ヒューマンフィードバックによるユーザ嗜好の天ぷら自動盛付け学習(がんこフードサービス共同)

強化学習による小型船舶の自動運転化(古野電気共同)

本研究では、実物大のボートを自律的に制御するという難しい課題に取り組み、強化学習システムを開発しました。海洋環境における大きな不確実性と高コストの課題に対処するために、モデルベースの強化学習とモデル予測制御(MPC)を組み合わせた新しいガウス過程(GP)ベースの強化学習アプローチを提案しました。このアプローチは、確率的モデル予測制御(SPMPC)として知られ、ガウス過程のダイナミクスモデルを反復的に学習し、それを使用してMPCの閉ループ内で制御信号を効率的に更新します。SPMPCを使用したシステムを構築し、自動操縦タスクを効率的に学習しました。実際のボート走行データを用いたシミュレーションにより、提案システムが、シングルエンジンとGPS、速度、方向、風を計測するセンサーを搭載した実物大のボートを、人間のデモンストレーションなしで自動操縦タスクを学習することに成功したことが示されました。 

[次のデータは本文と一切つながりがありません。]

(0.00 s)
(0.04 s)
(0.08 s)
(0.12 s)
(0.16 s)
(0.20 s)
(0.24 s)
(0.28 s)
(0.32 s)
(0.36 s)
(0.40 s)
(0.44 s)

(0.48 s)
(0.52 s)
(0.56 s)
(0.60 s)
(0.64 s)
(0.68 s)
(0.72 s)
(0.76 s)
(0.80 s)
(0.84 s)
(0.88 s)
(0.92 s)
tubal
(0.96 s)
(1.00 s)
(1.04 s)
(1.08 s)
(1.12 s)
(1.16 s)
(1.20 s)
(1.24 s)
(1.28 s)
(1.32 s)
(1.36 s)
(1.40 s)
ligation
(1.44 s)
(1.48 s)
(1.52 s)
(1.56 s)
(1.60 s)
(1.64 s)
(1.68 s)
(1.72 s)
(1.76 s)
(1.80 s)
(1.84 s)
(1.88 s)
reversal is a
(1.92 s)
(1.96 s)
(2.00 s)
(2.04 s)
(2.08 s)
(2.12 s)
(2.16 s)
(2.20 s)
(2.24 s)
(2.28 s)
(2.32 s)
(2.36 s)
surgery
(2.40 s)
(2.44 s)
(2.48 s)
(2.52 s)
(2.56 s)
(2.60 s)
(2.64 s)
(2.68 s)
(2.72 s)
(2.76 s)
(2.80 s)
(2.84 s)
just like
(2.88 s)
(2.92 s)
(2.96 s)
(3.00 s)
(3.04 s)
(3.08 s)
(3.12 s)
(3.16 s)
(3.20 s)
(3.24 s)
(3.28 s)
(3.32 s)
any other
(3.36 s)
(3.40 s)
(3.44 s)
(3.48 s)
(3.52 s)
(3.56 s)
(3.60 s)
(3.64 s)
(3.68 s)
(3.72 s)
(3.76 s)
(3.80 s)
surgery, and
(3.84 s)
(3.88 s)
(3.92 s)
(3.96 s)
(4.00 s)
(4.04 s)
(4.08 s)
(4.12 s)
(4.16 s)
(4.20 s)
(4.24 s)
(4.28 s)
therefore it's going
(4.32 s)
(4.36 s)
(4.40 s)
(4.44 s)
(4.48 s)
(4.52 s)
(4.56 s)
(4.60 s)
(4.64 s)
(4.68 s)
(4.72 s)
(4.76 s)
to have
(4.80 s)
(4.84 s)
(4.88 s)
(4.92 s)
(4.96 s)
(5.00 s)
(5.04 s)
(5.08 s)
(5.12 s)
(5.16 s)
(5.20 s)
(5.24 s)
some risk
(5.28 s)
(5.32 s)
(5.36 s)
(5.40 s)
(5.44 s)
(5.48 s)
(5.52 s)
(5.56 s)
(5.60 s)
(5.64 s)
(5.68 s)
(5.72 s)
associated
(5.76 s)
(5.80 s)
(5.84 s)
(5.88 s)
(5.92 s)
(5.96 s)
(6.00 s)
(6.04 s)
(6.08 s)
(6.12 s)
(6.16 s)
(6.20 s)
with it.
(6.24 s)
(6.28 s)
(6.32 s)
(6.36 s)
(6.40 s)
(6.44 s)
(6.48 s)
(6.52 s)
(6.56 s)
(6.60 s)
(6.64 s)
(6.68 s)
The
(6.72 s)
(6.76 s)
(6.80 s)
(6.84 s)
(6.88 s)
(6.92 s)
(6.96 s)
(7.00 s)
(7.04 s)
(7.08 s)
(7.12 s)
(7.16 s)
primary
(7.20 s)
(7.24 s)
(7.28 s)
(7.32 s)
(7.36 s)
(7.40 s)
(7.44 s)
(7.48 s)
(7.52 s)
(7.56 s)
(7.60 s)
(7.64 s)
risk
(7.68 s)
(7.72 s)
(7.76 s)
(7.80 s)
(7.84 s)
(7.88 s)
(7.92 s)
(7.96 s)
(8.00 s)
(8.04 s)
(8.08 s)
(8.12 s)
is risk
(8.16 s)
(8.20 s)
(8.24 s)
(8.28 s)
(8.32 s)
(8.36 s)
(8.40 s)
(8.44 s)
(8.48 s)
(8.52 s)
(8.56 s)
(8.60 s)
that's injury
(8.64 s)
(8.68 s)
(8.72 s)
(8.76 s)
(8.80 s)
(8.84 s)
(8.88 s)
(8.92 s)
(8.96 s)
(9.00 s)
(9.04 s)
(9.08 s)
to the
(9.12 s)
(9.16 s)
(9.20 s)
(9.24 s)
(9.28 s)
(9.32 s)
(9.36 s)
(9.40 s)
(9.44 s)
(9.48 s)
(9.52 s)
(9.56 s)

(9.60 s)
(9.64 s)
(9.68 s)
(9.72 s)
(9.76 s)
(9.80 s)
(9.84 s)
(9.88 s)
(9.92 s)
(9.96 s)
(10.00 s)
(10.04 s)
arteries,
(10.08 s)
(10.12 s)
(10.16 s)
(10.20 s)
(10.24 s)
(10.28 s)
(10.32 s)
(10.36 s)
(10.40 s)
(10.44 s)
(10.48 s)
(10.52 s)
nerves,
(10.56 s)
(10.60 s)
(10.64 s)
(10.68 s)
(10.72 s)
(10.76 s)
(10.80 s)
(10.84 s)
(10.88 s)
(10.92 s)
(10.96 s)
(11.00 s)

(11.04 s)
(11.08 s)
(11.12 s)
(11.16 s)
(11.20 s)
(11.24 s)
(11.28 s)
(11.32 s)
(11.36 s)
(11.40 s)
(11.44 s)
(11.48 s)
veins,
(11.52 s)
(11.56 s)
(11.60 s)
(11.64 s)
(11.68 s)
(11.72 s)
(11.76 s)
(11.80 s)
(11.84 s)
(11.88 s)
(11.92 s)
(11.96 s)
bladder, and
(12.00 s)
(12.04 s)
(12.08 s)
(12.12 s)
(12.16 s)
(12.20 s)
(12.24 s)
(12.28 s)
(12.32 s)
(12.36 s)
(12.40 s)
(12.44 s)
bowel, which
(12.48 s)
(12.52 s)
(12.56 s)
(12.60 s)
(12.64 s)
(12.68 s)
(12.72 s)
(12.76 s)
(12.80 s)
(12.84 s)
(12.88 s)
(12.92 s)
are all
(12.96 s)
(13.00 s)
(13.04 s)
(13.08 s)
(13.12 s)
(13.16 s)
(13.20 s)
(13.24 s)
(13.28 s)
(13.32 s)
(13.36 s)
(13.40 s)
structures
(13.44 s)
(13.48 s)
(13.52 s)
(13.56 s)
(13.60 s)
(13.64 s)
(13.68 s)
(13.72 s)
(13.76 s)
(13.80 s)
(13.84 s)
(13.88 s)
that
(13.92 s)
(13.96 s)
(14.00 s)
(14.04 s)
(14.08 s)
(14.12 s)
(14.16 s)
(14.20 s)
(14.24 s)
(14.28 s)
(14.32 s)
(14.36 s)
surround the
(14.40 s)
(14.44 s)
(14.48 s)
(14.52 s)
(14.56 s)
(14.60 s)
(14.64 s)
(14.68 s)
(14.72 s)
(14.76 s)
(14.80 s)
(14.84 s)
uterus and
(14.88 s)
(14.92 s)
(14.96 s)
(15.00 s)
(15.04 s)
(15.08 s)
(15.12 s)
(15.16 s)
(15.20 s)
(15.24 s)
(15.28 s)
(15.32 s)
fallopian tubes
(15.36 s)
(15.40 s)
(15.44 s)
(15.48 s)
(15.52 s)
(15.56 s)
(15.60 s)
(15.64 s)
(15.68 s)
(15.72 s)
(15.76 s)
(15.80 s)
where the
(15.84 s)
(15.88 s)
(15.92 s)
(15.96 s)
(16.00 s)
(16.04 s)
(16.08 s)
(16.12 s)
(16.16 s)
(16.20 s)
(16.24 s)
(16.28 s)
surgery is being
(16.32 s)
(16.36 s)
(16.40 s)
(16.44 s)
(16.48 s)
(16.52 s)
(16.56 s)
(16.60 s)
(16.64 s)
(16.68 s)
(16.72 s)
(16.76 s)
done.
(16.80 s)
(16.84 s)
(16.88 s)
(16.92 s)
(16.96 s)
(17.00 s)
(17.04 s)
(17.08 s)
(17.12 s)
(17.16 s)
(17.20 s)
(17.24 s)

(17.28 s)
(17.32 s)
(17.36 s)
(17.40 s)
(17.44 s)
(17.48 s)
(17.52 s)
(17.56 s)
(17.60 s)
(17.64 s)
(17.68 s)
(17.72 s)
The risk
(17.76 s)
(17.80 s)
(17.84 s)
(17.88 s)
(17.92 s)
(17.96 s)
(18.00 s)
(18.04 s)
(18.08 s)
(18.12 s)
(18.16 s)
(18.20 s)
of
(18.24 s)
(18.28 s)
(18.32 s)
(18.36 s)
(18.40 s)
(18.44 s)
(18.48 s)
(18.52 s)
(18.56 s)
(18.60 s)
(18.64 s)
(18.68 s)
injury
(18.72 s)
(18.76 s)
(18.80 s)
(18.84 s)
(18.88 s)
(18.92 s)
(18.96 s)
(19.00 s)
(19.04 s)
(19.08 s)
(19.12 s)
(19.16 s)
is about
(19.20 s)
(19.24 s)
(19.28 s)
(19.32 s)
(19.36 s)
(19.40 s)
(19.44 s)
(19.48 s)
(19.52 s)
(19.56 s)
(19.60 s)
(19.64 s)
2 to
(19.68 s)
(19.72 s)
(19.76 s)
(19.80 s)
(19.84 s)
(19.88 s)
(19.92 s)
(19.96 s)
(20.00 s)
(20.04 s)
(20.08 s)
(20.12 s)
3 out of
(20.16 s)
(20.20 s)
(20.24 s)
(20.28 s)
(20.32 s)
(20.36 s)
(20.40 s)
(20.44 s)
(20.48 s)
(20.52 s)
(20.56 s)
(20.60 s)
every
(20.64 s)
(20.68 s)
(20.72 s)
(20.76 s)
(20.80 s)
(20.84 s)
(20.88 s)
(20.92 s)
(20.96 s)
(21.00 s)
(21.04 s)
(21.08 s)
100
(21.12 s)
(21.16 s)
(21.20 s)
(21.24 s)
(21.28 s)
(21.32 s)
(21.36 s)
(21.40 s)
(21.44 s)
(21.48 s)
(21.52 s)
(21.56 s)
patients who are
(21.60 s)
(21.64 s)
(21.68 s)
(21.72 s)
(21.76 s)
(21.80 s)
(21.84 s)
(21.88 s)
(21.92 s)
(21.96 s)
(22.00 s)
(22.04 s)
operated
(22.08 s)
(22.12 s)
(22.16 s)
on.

乱雑環境下における物体の能動探索ロボット(東芝共同)

この論文では、混雑した環境での遮蔽された物体の探索に対する、ガウス過程モデルに基づく確率的アクティブラーニングアプローチを提案しています。遮蔽が多いため、エージェントは作業領域内の物体を観察する際に、それらを系統的に再配置することで不確実性を徐々に減らす必要があります。この研究では、ガウス過程を使用して、システムのダイナミクスと観測関数の両方の不確実性を捉えます。ロボットの操作は相互情報量によって最適化されます。これは、二つのモデルの予測される不確実性に基づいて、1つの物体を移動して新しい物体を探索する可能性を自然に示します。アクティブラーニングフレームワークは、センサー観測に基づいて状態信念を更新します。提案手法は、シミュレーションロボットタスクで検証されました。結果は、ランダムなアクションによって生成されたサンプルであっても、提案手法が知能的な物体探索行動を学習し、その予測される状態が繰り返し地面の真実に収束することを示しています。 

強化学習の理論・アルゴリズム

方策改善性を高めた強化学習

この論文では、慎重なポリシープログラミング(CPP)という新しい価値ベースの強化学習(RL)アルゴリズムを提案します。このアルゴリズムは、学習中にポリシーの改善を単調に確保できます。エントロピー正則化RLの性質に基づき、ポリシーの改善の新しい下限値を導出します。この下限値は、期待されるポリシーアドバンテージ関数の推定のみを必要とし、ポリシーの振動を軽減するためのポリシーアップデートの度合いを調整する基準として利用されます。CPPは、この下限値を利用してポリシーアップデートの度合いを調整し、ポリシーの振動を緩和します。他の類似のアルゴリズムとは異なり、CPPは高次元の制御問題でよりスケーリングしやすくする新しい補間スキームも提案します。提案されたアルゴリズムは、教育的な古典的な制御問題や高次元のAtariゲームの両方で、パフォーマンスと安定性のトレードオフを示すことができることを示します。